Citadinos espectadores de sí mismos
El cine (o cinematógrafo) es esa tecnología, propia del siglo xx, para capturar imágenes en movimiento y proyectarlas. Su lugar natural pareciera ser la ciudad. Ahí están los espectadores que consumen la oferta de fantasía que vende como posibilidad. Sin embargo, hay ocasiones en las que sin mediar máquina o narrativa alguna, el ámbito urbano se vuelve espectáculo para sus habitantes.
La ciudad es una estructura caótica de concreto y acero, habitantes desconocidos los unos para los otros y un arreglo de instituciones propio de la modernidad. La urbe puede entenderse, de acuerdo con Richard Sennett, como el espacio común de quienes no tienen nada en común. Posee como peculiaridad que su definición y su contenido lo fabricamos todos quienes la habitamos. Especialmente en las ocasiones que parecen salirse de la normalidad; y es cuando que la ciudad se nos vuelve espectáculo y supera toda expectativa leída desde el cine en torno a la fantasía. Es entonces que ocurren choques, desfiles, procesiones, el alumbrado impugna publicidad o propaganda, contingentes insospechados salen a gritar consignas, el vuelco de la metrópoli se vuelve contra uno.

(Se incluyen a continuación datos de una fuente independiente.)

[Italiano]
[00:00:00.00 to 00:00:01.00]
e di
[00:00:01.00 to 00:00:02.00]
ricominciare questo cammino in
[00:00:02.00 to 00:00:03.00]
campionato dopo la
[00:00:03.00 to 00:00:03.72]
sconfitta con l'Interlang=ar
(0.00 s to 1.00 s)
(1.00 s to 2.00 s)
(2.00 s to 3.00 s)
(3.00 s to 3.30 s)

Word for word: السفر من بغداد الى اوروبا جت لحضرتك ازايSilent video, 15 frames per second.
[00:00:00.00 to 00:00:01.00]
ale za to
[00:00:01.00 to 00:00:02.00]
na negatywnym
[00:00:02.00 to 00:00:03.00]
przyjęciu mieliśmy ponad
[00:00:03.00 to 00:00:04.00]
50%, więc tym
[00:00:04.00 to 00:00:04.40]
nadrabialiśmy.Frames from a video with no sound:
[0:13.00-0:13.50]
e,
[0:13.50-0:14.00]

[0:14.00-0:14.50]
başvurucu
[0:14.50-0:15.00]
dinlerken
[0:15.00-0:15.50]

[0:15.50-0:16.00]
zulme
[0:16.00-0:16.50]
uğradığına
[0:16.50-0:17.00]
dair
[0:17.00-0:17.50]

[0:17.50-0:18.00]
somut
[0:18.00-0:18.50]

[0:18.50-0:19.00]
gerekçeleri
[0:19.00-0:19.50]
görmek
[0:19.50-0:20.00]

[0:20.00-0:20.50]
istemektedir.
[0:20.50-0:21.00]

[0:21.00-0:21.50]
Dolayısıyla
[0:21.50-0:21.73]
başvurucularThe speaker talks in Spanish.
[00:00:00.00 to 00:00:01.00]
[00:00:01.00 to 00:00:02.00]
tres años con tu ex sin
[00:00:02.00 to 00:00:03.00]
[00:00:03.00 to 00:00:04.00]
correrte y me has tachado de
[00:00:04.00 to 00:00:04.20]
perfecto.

En el Libro de los pasajes, Walter Benjamin reflexionaba sobre la figura del flâneur, término francés intraducible con el que se aduce a un personaje que deambula y conserva el anonimato, reconocible actor urbano que observa su propia circunstancia, otea las transformaciones y sufre sus incidencias. Ese sujeto que transita por el paisaje citadino a veces opera sin saberlo como filósofo y especula sobre el creciente fenómeno de consumismo y el fetichismo de la mercancía. Otras veces, el flâneur, en su caminar con rumbo ignoto, simplemente sufre el asalto de lo inesperado; calles y edificios son un monstruo que lo superan. Entonces hay una clara oposición entre la ciudad como un espacio negativo y de potencial peligro frente al hogar o el campo como idílico refugio y fuente de símbolos positivos.